Price cap: una falsa soluzione

Tra le proposte per contenere i prezzi, il price cap continua a far discutere. Per Bernabè, però, è una strada impraticabile: “Un tetto al prezzo non funzionerebbe. O i Paesi europei si mettono tutti insieme a fare acquisti comuni o altrimenti non vedo come ci possano essere soluzioni gestibili”. Il problema è l’assenza di unità: “Molti Paesi non sarebbero d’accordo a farlo. Pensiamo alla Germania, che ha introdotto una tassa alle esportazioni di metano. Ognuno fa per sé e nessuno vuole rinunciare alla sua autonomia nazionale. Ed è un errore”.

Gas Usa: manna dal cielo o cappio al collo?

Un’altra questione cruciale riguarda le importazioni di gas dagli Stati Uniti, che sono diventati il principale fornitore di gas naturale liquefatto (gnl) per l’Europa. “I produttori americani hanno un grande vantaggio a esportare il loro gas in Europa perché lo vendono a un prezzo molto più alto di quello al quale lo vendono negli Stati Uniti”, afferma Bernabè. E qui arriva il problema: “La differenza di prezzo del gas tra Stati Uniti e Europa è aumentata moltissimo negli ultimi tre anni. Prima della crisi la differenza era del doppio o del triplo, oggi è di cinque o sei volte. E questo si traduce in una sola cosa: un crollo della competitività europea”.

Questa disparità rischia di strozzare l’industria europea e, nel lungo periodo, nemmeno gli Stati Uniti potrebbero trarne beneficio: “Se si esporta al di là dell’Atlantico, come si potranno mantenere i prezzi bassi sul territorio americano?
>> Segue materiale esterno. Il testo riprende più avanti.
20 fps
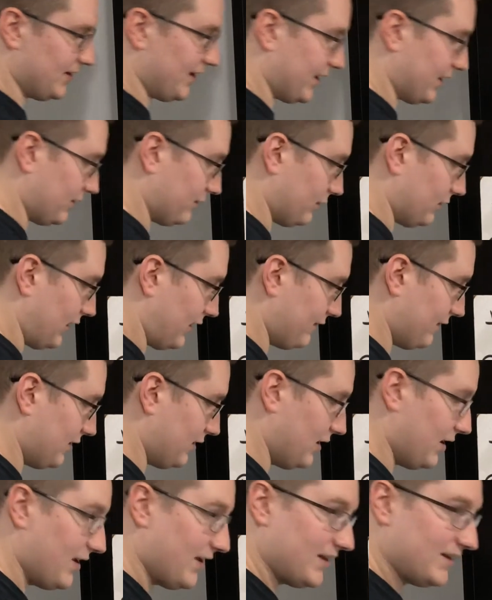negative 11,
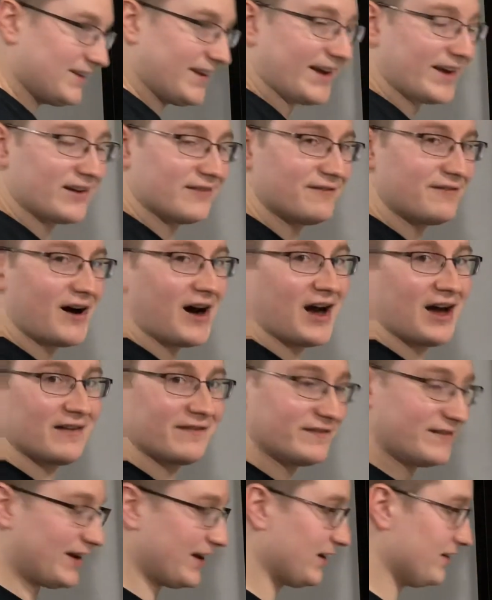negative
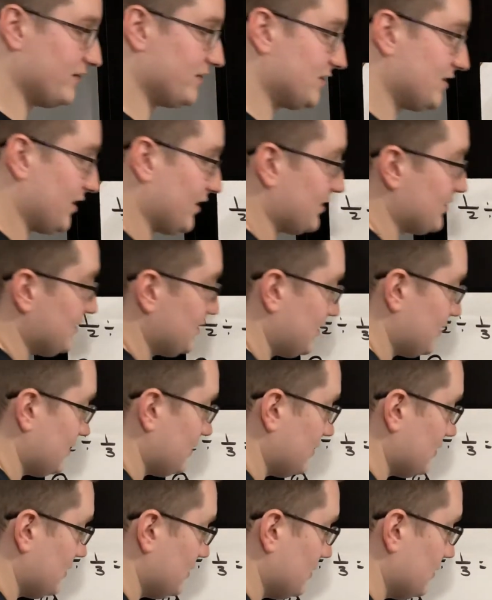5, negative 6.
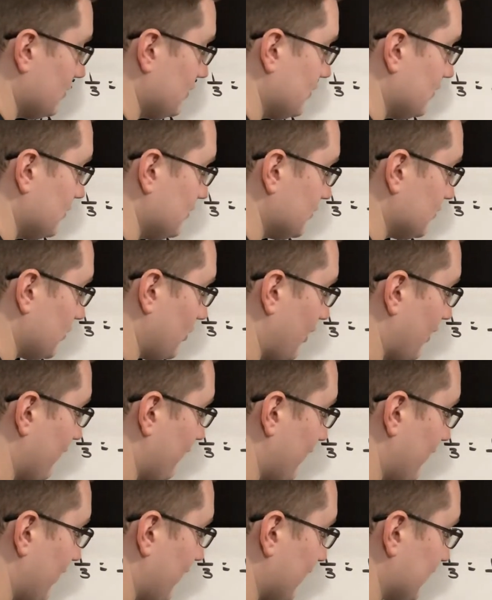So I
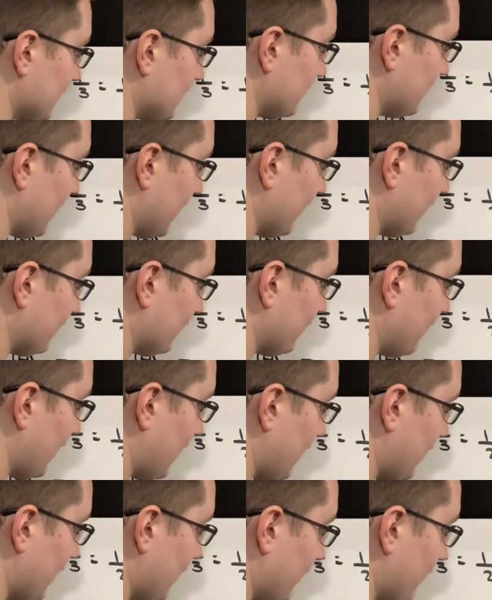have x minus
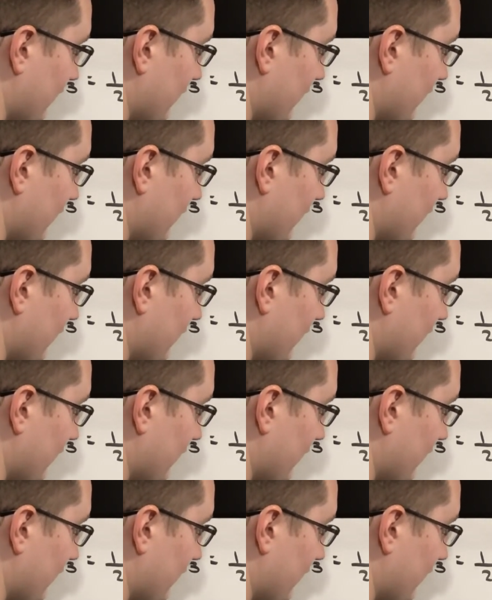5,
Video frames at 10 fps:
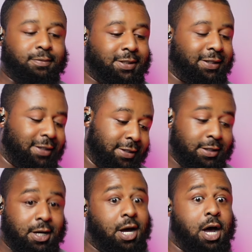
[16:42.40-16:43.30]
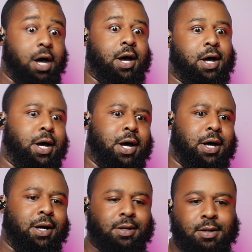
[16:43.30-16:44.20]
Hey, man, this is one of our
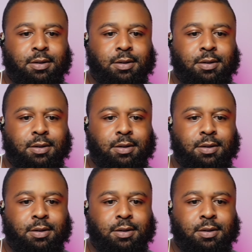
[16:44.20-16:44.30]
best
Per Trump sarà un grande problema. Non è detto che il metano statunitense continuerà anche nel lungo periodo a rappresentare la soluzione alla mancanza di gas russo”.

Il declino della sicurezza energetica europea

“In Europa il benessere è stato garantito da due secoli di energia abbondante e a basso prezzo garantita dal carbone, oggi queste condizioni non ci sono più”, afferma Franco Bernabè. Ora, il continente dipende da fonti fossili estere costose e da tecnologie rinnovabili importate dalla Cina.

La criticità è evidente: “Non c’è il senso dell’urgenza con cui si debbono affrontare i temi strutturali dell’energia per garantirci i livelli di benessere di cui abbiamo finora goduto. Non possiamo barcamenarci mese per mese o inverno dopo inverno”.

La mancanza di fonti stabili e convenienti mina il modello industriale europeo: “Questo incide sul nostro modello di sviluppo, che ha una forte base industriale”.

Italia e Mediterraneo: un ruolo da protagonisti?

L’Italia potrebbe giocare un ruolo fondamentale nel nuovo scacchiere energetico europeo: “Lo sviluppo del metano nel Mediterraneo orientale può fare dell’Italia un hub importante. Ma bisogna spingere sulle infrastrutture, che sono cruciali. In tal senso servirebbe un piano europeo ad hoc”.

Non si tratta solo di costruire gasdotti, ma di farlo con una visione strategica che garantisca al nostro Paese una posizione chiave nelle rotte energetiche.

Disaccoppiamento e futuro energetico

Infine, Bernabè evidenzia l’importanza di una riforma strutturale del mercato energetico: “La priorità è arrivare al disaccoppiamento completo” del prezzo dell’energia elettrica da quello del gas. “Come fatto dalla Spagna con successo”. Questo consentirebbe di ridurre i costi per i consumatori e aumentare la competitività europea, senza dipendere dalle fluttuazioni dei prezzi del gas.